Since these spontaneously reported events are from worldwide post marketing experience, their frequency and the role of tamsulosin in their causation cannot be reliably determined.

Reporting of suspected adverse reactions

Reporting suspected adverse reactions after authorisation of the medicinal product is important. It allows continued monitoring of the benefit/risk balance of the medicinal product. Healthcare professionals are asked to report any suspected adverse reactions via the Yellow Card Scheme at: www.mhra.gov.uk/yellowcard

4.9 Overdose Symptoms

Overdosage with tamsulosin hydrochloride can potentially result in severe hypotensive effects. Severe hypotensive effects have been observed at different levels of overdosing.

Treatment

In case of acute hypotension occurring after overdosage cardiovascular support should be given. Blood pressure can be restored and heart rate brought back to normal by lying the patient down. If this does not help then volume expanders and, when necessary, vasopressors could be employed. Renal function should be monitored and general supportive measures applied.

Dialysis is unlikely to be of help as tamsulosin is very highly bound to plasma proteins.

Measures such as emesis can be taken to impede absorption. If large quantities of the medicinal product are involved, gastric lavage may be performed and activated charcoal and an osmotic laxative, such as sodium sulphate, may be given.

5 PHARMACOLOGICAL PROPERTIES

5.1 Pharmacodynamic properties

Pharmacotherapeutic group: Alpha-adrenoreceptor antagonists ATC code: G04CA02

The medicinal product is only used for the treatment of prostatic conditions.

Mechanism of action

Tamsulosin binds selectively and competitively to post-synaptic oq-adrenoreceptors, in particular to the subtypes a1A and a1D, which brings about relaxation of prostatic and urethral smooth muscle.

Tamsulosin increases the maximum urinary flow rate by relaxing prostatic and urethral smooth muscle, thus relieving obstruction.

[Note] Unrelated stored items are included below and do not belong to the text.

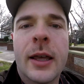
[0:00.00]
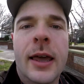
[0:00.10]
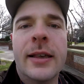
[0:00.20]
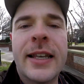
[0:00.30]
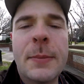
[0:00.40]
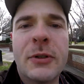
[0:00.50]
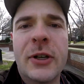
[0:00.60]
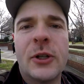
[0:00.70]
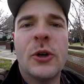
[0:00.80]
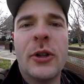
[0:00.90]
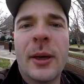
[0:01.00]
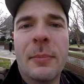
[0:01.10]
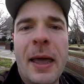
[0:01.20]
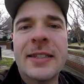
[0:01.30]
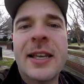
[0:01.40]
Examples include
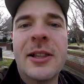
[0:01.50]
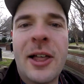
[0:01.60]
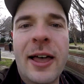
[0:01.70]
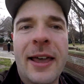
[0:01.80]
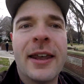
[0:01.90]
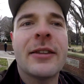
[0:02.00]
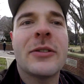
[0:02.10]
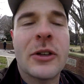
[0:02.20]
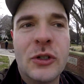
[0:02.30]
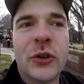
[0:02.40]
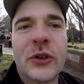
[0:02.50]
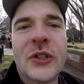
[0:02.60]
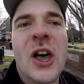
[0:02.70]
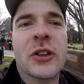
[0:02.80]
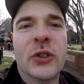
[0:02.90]
Patsy Cline, such as her
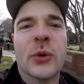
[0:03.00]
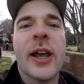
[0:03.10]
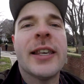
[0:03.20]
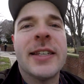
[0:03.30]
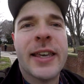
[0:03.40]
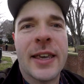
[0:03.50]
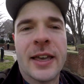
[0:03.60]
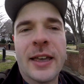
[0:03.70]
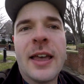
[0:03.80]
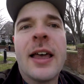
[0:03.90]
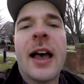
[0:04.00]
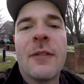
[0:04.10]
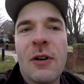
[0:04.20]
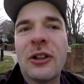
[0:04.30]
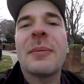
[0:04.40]
songs "Crazy," "I
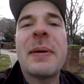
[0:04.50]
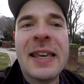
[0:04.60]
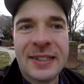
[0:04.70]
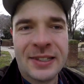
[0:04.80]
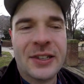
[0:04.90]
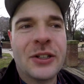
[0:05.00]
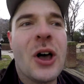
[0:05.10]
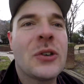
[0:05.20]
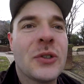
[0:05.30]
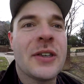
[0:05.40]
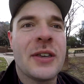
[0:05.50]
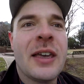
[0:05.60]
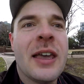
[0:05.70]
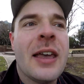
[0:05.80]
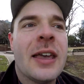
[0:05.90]
Fall to Pieces," and also
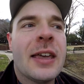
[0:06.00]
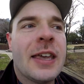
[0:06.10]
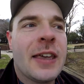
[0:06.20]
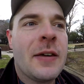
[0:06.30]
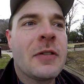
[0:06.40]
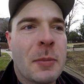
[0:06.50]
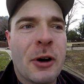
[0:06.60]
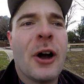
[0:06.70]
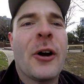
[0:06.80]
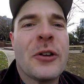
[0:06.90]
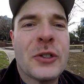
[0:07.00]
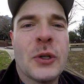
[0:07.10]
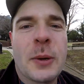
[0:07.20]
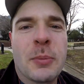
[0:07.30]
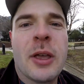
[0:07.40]
even some artists too,
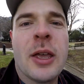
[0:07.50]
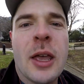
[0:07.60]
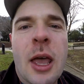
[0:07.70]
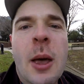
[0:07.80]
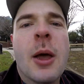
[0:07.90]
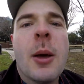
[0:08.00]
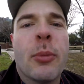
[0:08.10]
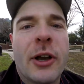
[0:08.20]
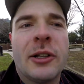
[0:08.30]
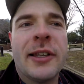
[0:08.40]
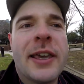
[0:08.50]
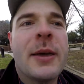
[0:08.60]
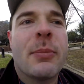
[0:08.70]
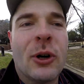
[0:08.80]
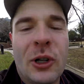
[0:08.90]
like Brenda Lee,
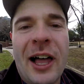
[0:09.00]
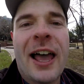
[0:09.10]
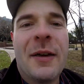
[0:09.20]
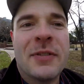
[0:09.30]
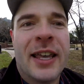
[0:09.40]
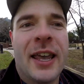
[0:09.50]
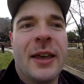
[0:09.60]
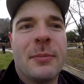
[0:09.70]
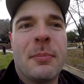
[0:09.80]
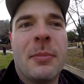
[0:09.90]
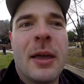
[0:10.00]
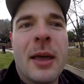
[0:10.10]
Burl Ives, and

The medicinal product also improves the irritative and obstructive symptoms in which the contraction of smooth muscle in the lower urinary tract plays an important role.

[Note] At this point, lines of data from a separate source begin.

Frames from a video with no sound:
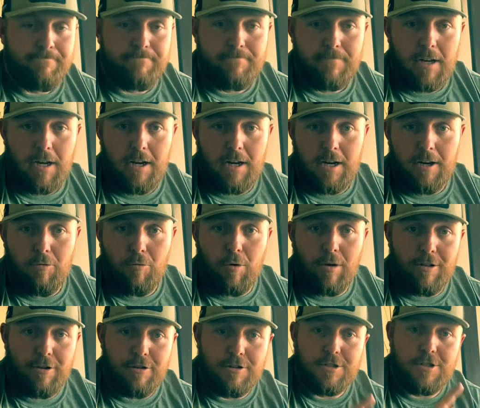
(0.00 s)

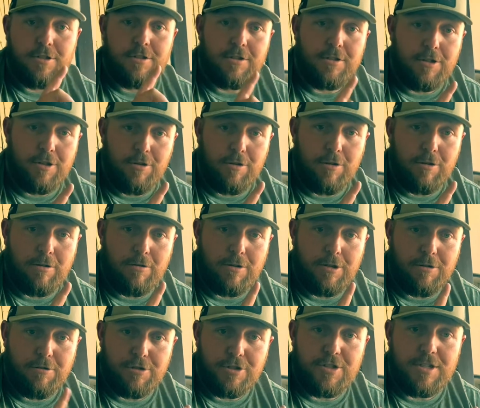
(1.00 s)
whether it's your
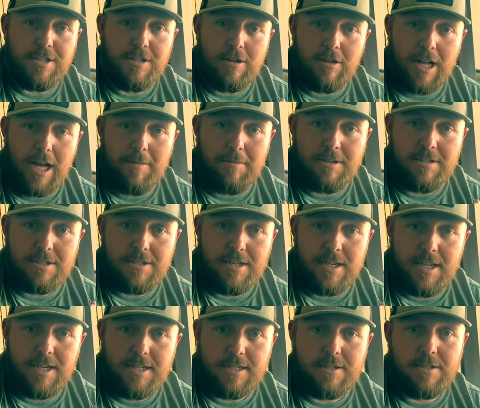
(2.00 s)
climbing
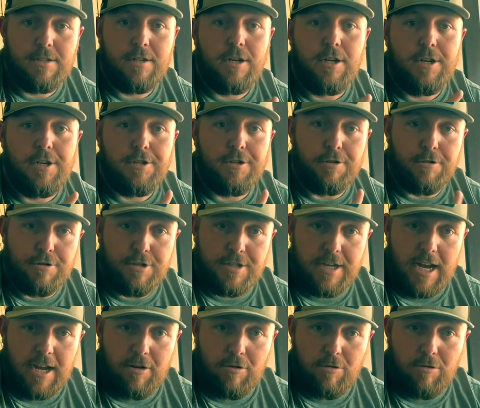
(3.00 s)
sticks, your
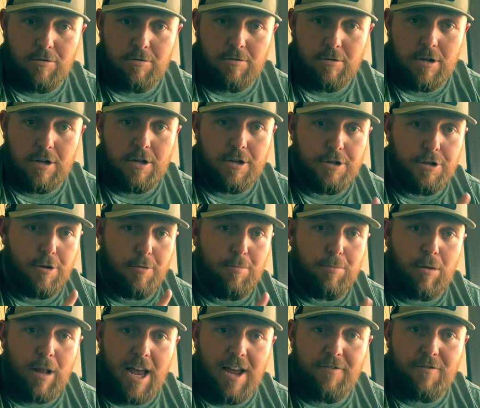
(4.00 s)
saddle, your
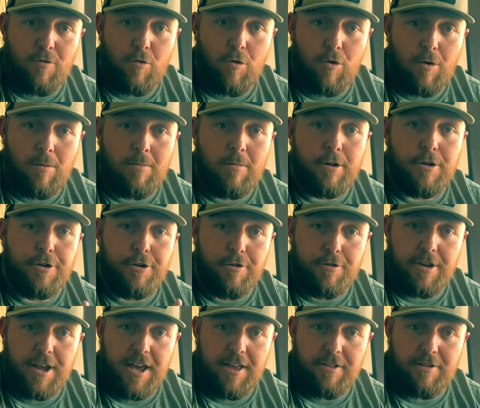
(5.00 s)
platform, your
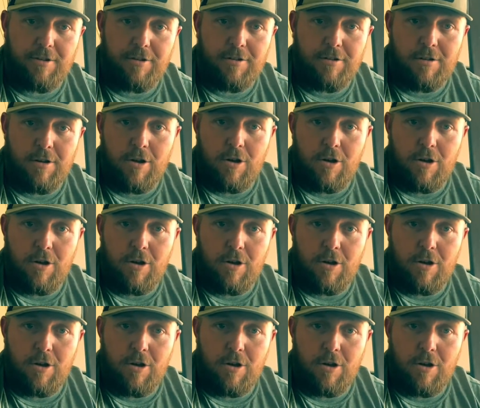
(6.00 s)
tether,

Alpha-blockers can reduce blood pressure by lowering peripheral resistance. No reduction in blood pressure of any clinical significance was observed during studies with tamsulosin in normotensive patients.

The medicinal product’s effect on storage and voiding symptoms are also maintained during long-term therapy. Observational data indicate that use of tamsulosin may lead to a delay in the need for surgery or catheterization.

Paediatric population

A double-blind, randomized, placebo-controlled, dose ranging study was performed in children with neuropathic bladder. A total of 161 children (with an age of 2 to 16 years) were randomized and treated at 1 of 3 dose levels of tamsulosin (low [0.001 to 0.002 mg/kg], medium [0.002 to 0.004 mg/kg], and high [0.004 to 0.008 mg/kg]), or placebo. The primary endpoint was number of patients who decreased their detrusor leak point pressure (LPP) to <40 cm H2O based upon two evaluations on the same day. Secondary endpoints were: Actual and percent change from baseline in detrusor leak point pressure, improvement or stabilization of hydronephrosis and hydroureter and change in urine volumes obtained by catheterisation and number of times wet at time of catheterisation as recorded in catheterisation diaries. No statistically significant difference was found between the placebo group and any of the 3 tamsulosin dose groups for either the primary or any secondary endpoints. No dose response was observed for any dose level.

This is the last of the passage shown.